La replica del sindaco di Loreto Aprutino: «Multe ok, il nostro autovelox è omologato»

Renato Mariotti risponde alla Lega parlando di «notizie fuorvianti» e garantisce: «Il dispositivo ha tutti i requisiti»
LORETO APRUTINO. L’autovelox utilizzato dal Comune di Loreto Aprutino è regolarmente omologato. Secondo il sindaco Renato Mariotti non ci sarebbe nessun rischio di un’ondata di ricorsi contro le sanzioni fin qui elevate dal comando locale della polizia municipale (sarebbero circa tremila negli ultimi mesi, di queste solo per sette sono arrivati ricorsi). Nei giorni scorsi erano stati gli esponenti della Lega a portare il “caso-autovelox” alla ribalta, parlando di un ricorso vinto da un loretese davanti al giudice di pace di Pescara.
E, avvertendo l’amministrazione di un possibile effetto a catena tra gli automobilisti sanzionati per aver superato i limiti di velocità, chiedevano di sospendere l’utilizzo dell’autovelox.
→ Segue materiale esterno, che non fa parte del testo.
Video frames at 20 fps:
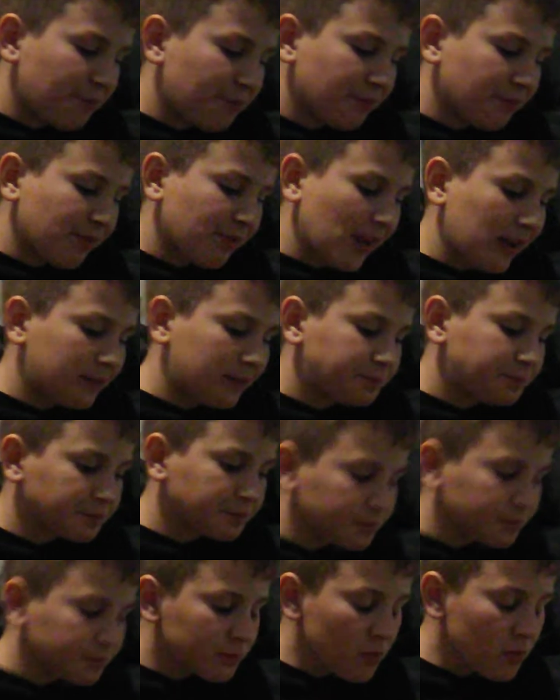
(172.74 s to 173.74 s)

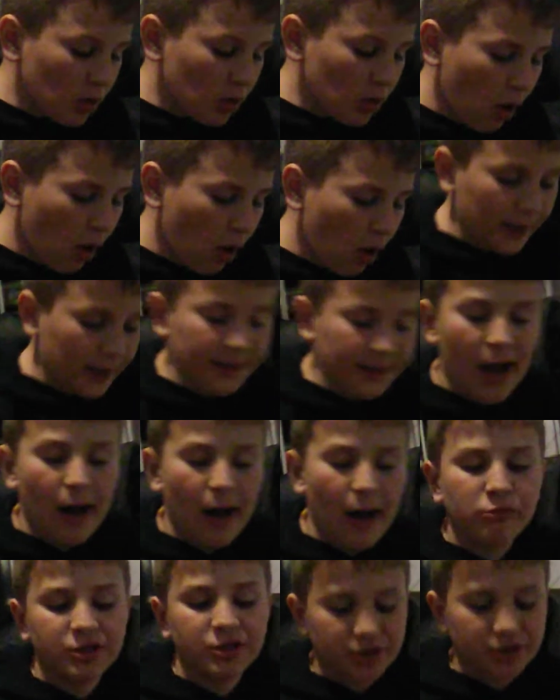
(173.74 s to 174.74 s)
box. Okay, that
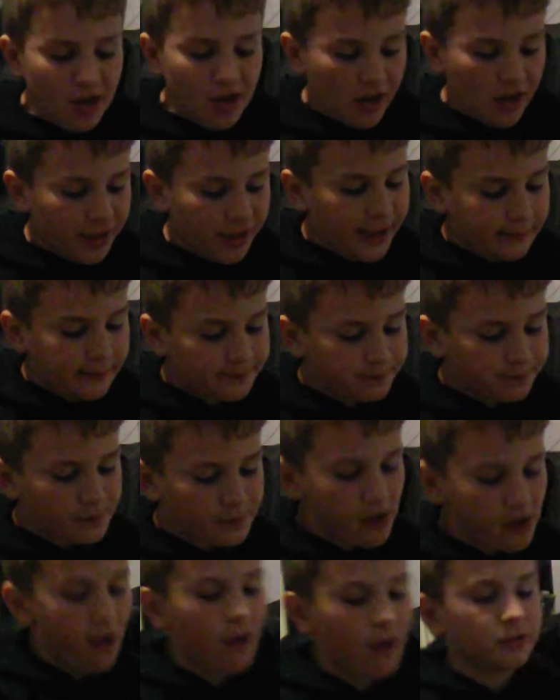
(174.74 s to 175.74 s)
was nothing.
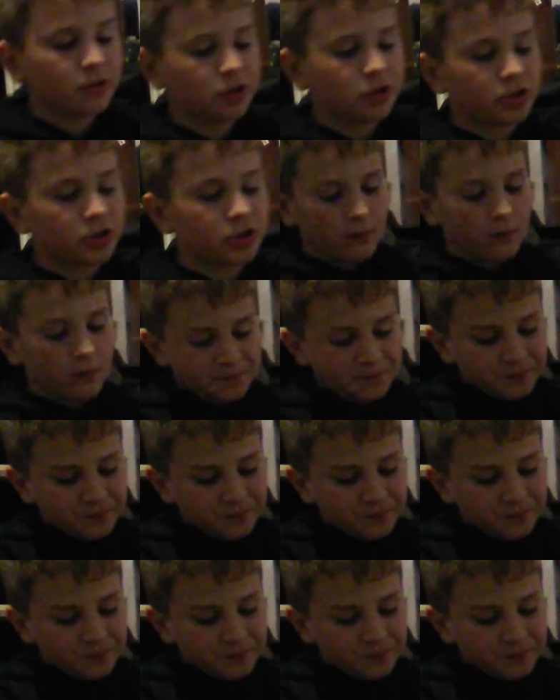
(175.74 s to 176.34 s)
So,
Dopo una riunione in municipio con il comandante della polizia locale e i responsabili della ditta produttrice degli stessi autovelox, il sindaco ha potuto verificare il corretto funzionamento del dispositivo di controllo e la regolarità di tutte le certificazioni richieste dalla legge. «Il circolo della Lega di Loreto Aprutino ha diffuso notizie fuorvianti e non veritiere a mezzo social e stampa on line asserendo che “l’autovelox non è omologato a Loreto Aprutino multe a rischio annullamento”, chiedendo di “sospendere l’utilizzo del dispositivo”».
E rimarca il sindaco: «Il circolo della Lega di Loreto Aprutino afferma ancora: “Il Comune prenda ora atto di questa situazione, sospenda immediatamente l’utilizzo dell’autovelox non omologato e tuteli cittadini e casse comunali da ulteriori conseguenze”. Ma prima di diffondere notizie che possono indurre comportamenti impropri e pericolosi immaginando di poter contare sulla mancanza di controlli e conseguente impunità, il circolo della Lega di Loreto Aprutino avrebbe fatto bene ad accertare come stanno realmente le cose visto che il dispositivo mobile Velomatic Eltraff 512 D/2F matr. n.3663 – 7678 – 3649 in dotazione alla Polizia municipale di Loreto Aprutino oltre alla registrazione presso la banca dati del Mit, in ottemperanza al Decreto direttoriale 305 del 025 e al Decreto Legge 73 del 2025 convertito in legge n.105\2025, risulta regolarmente omologato dal Ministero Lavori pubblici» e va avanti, Mariotti, citando numeri e date («D.M. nn.2961 del 27.11.1989 – D,M. n.3480 del 19\09\1996 e DD.MM. M.I.T. n.103683 del 30.12.2010 e n.54 del 08\03\2021»). Poi aggiunge; «Visto il diffondersi di una notizia non veritiera, dopo il ricorso adottato da un cittadino, non escludiamo il fatto che tale contesto possa determinare, qualora sussistano le condizioni, un proseguo del contenzioso in ragione del fatto che il dispositivo è in possesso di tutti i requisiti previsti dalla vigente normativa».
Tradotto: la vittoria davanti al giudice di pace, dopo le ultime verifiche fatte dal Comune, potrebbe essere ribaltata in caso di ulteriore ricorso da parte della prefettura. Mariotti chiude ricordando quanto l’impiego dell’autovelox mobile su alcune strade locali sia una garanzia di sicurezza per i cittadini: «Va in realtà presa in giusta considerazione, anche in ragione delle numerose sollecitazioni mosse proprio dai cittadini, l’azione di controllo e monitoraggio programmato nelle aree di maggior rischio causato dall’eccessiva velocità delle auto in transito: contrada San Pellegrino, contrada Passo Cordone, contrada Remartello, contrada Fiorano, via Cappuccini e altre ancora».